## [Brief]
Restate the listing below word for word, and leave its pictures behind.

(Task material)

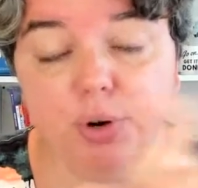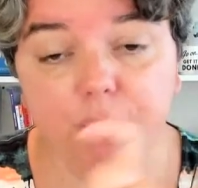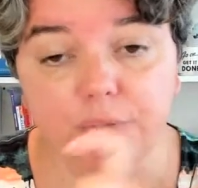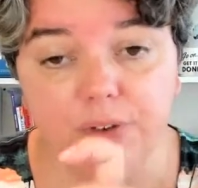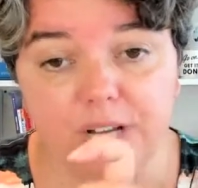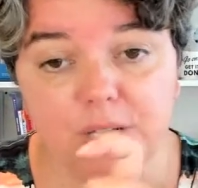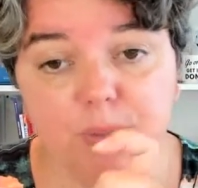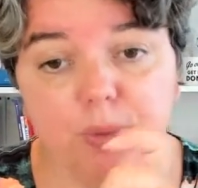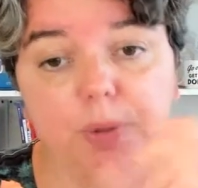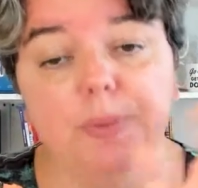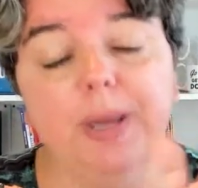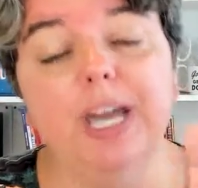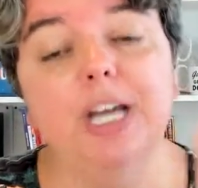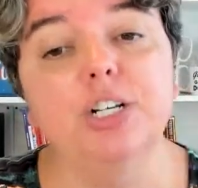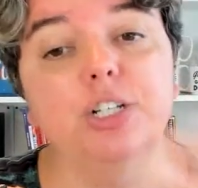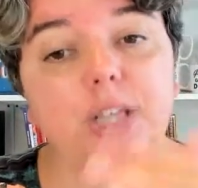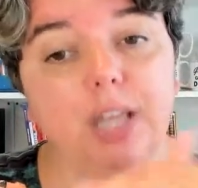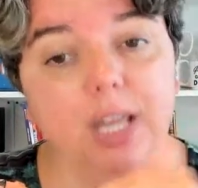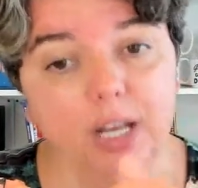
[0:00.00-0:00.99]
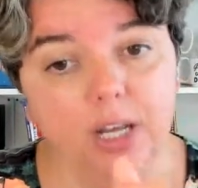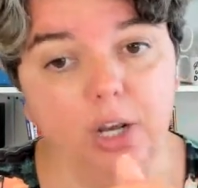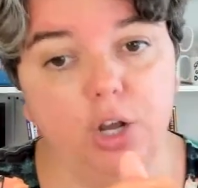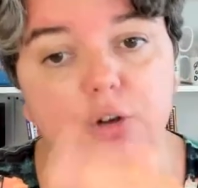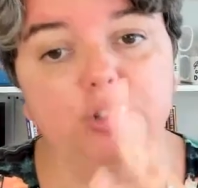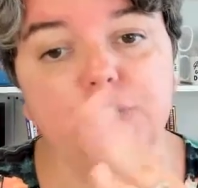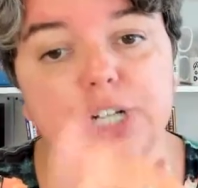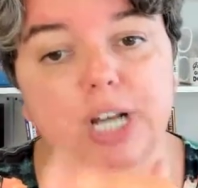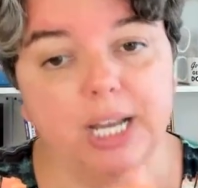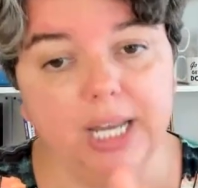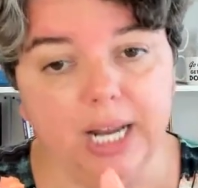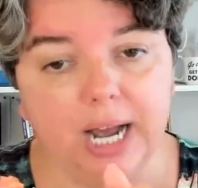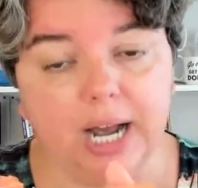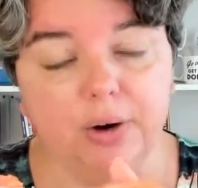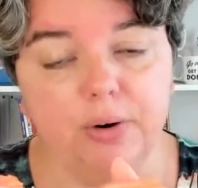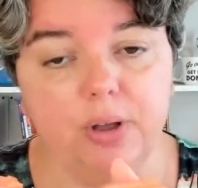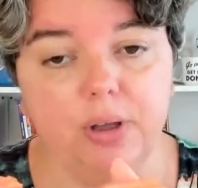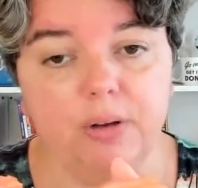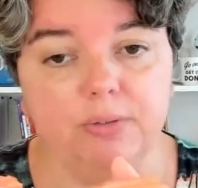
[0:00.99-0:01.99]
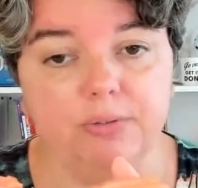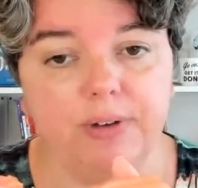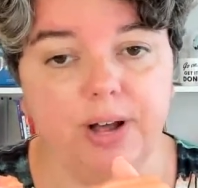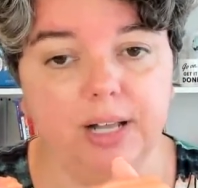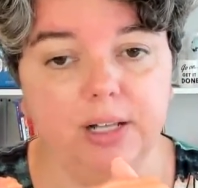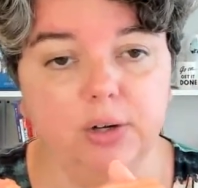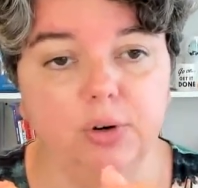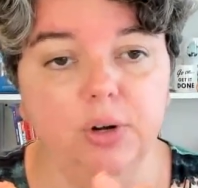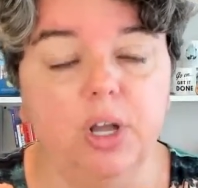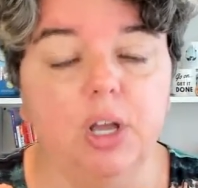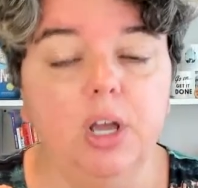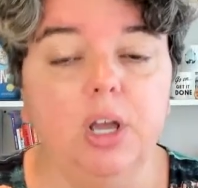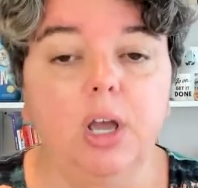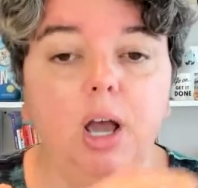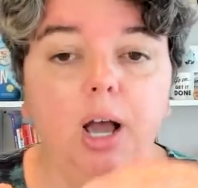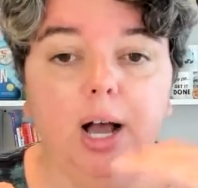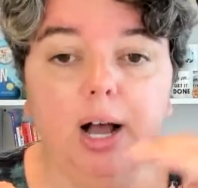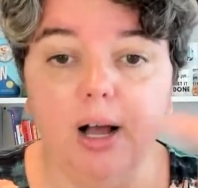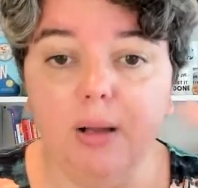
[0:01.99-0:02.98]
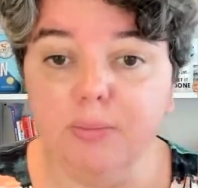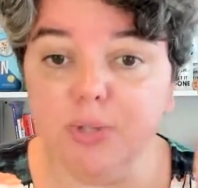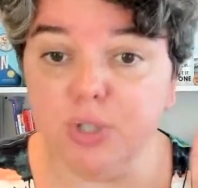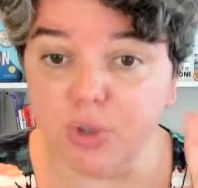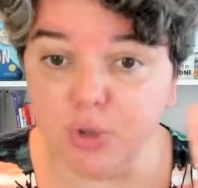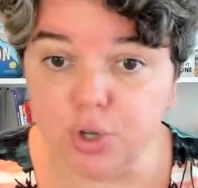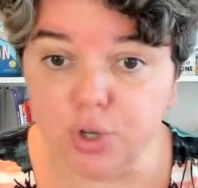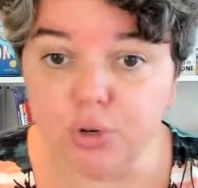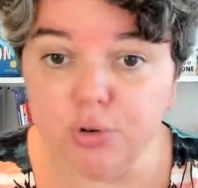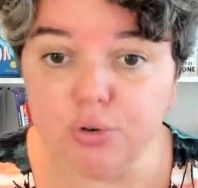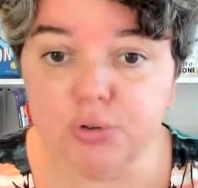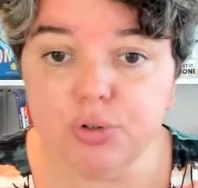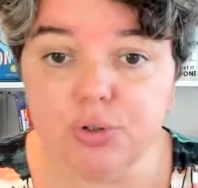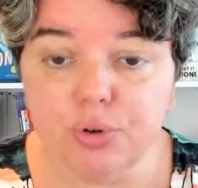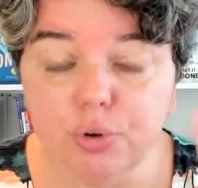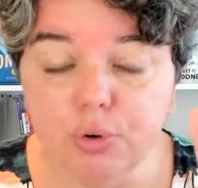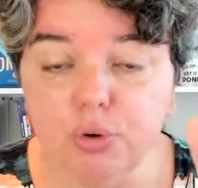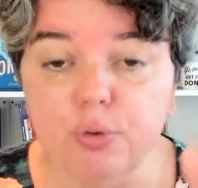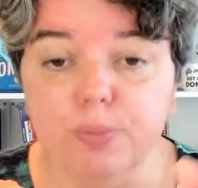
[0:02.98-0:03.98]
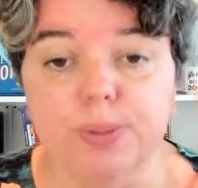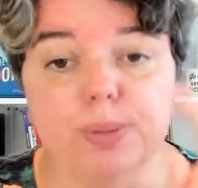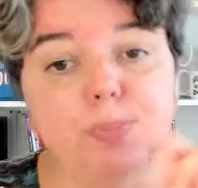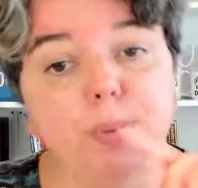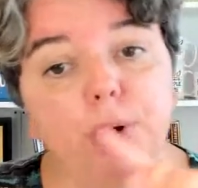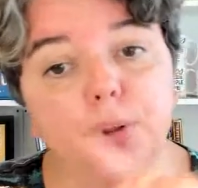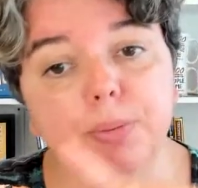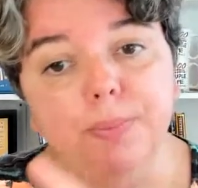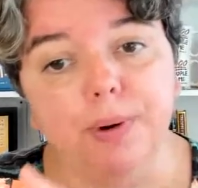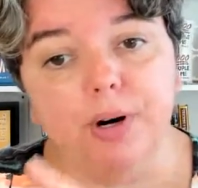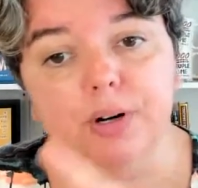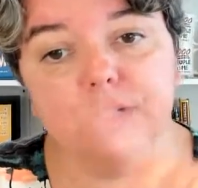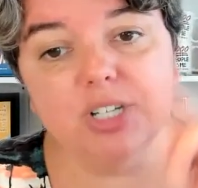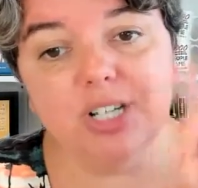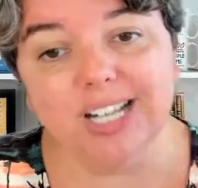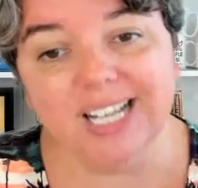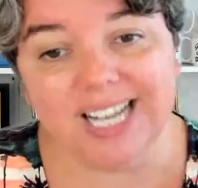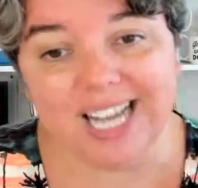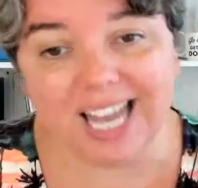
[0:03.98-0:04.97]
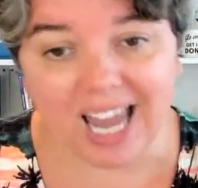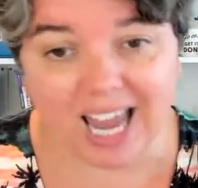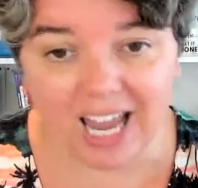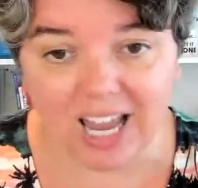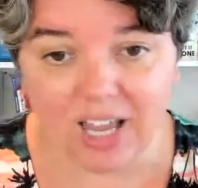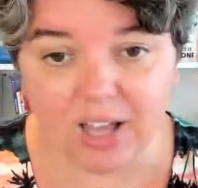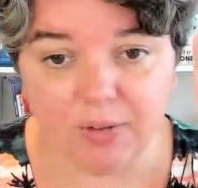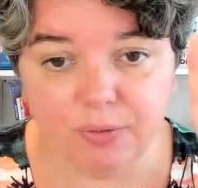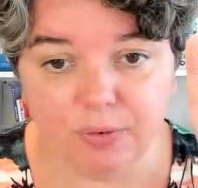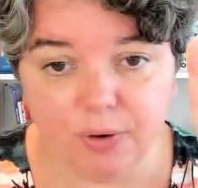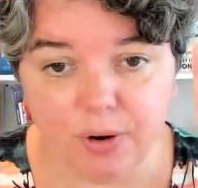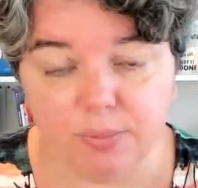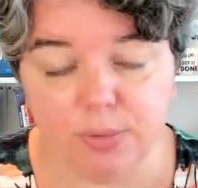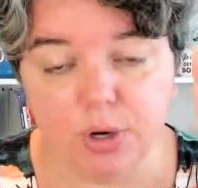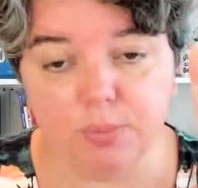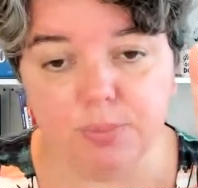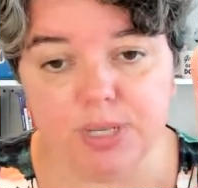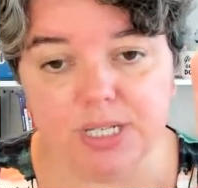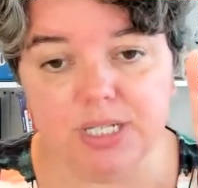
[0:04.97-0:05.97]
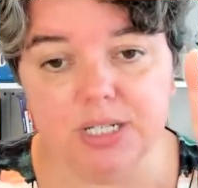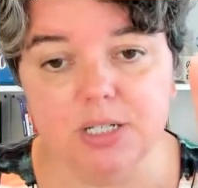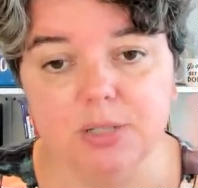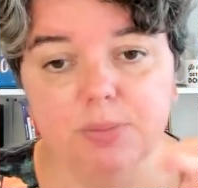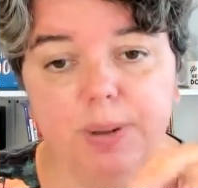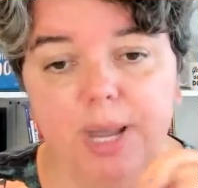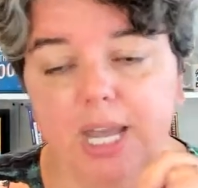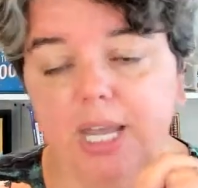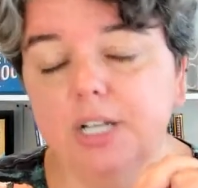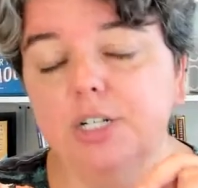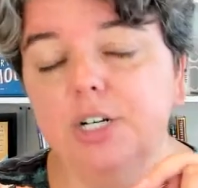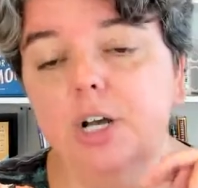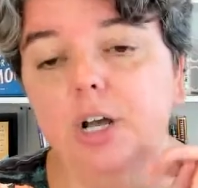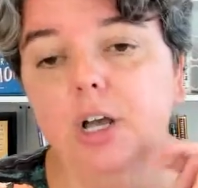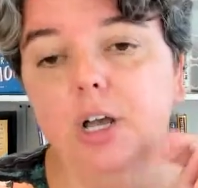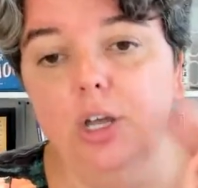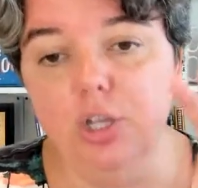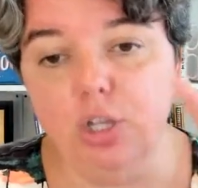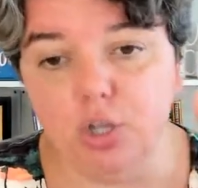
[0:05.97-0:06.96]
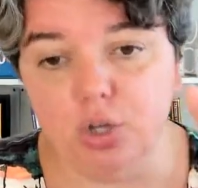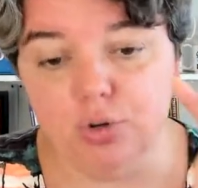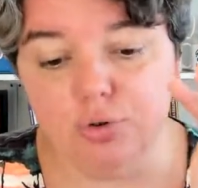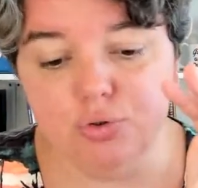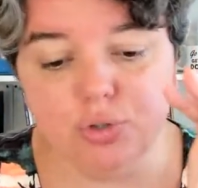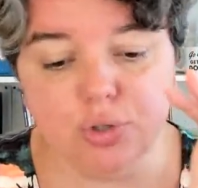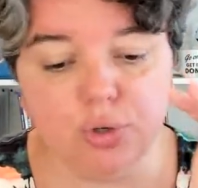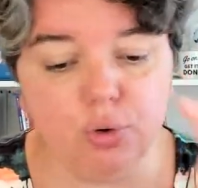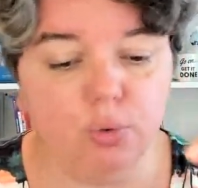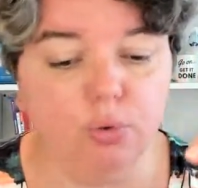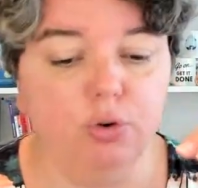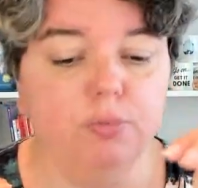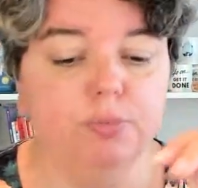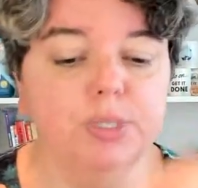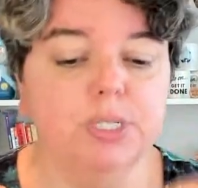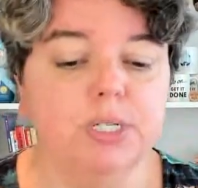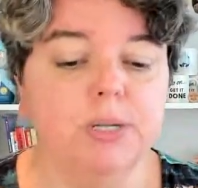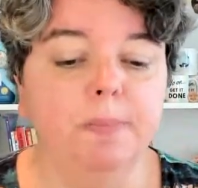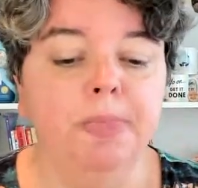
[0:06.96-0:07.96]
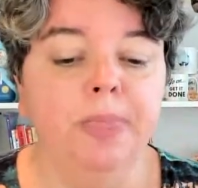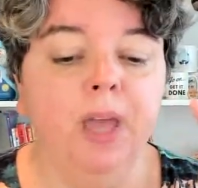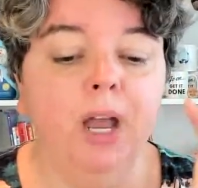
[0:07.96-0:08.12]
Facebook page. They could go check it out and follow. So use groups, both personally and from your business page, use groups.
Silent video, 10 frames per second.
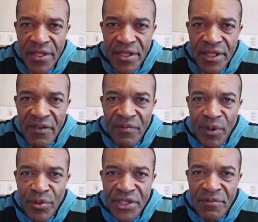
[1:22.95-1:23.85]

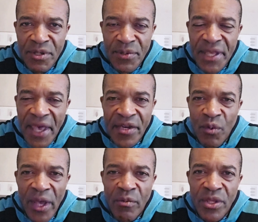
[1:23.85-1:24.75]
Liverpool seemed to be getting
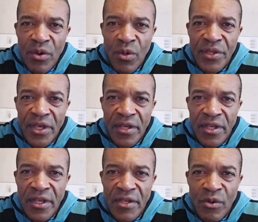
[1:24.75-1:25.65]
away with all
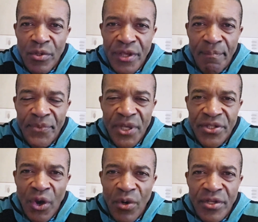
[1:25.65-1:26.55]
the
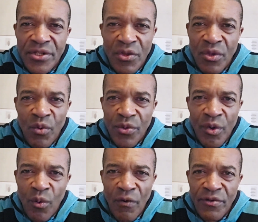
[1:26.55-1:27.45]
tugs on the
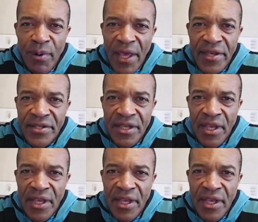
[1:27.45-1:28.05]
Wolves players,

(End Task material)

## [Output for this exercise]
[0:00.00-0:00.99]
[0:00.99-0:01.99]
[0:01.99-0:02.98]
[0:02.98-0:03.98]
[0:03.98-0:04.97]
[0:04.97-0:05.97]
[0:05.97-0:06.96]
[0:06.96-0:07.96]
[0:07.96-0:08.12]
Facebook page. They could go check it out and follow. So use groups, both personally and from your business page, use groups.
Silent video, 10 frames per second.
[1:22.95-1:23.85]

[1:23.85-1:24.75]
Liverpool seemed to be getting
[1:24.75-1:25.65]
away with all
[1:25.65-1:26.55]
the
[1:26.55-1:27.45]
tugs on the
[1:27.45-1:28.05]
Wolves players,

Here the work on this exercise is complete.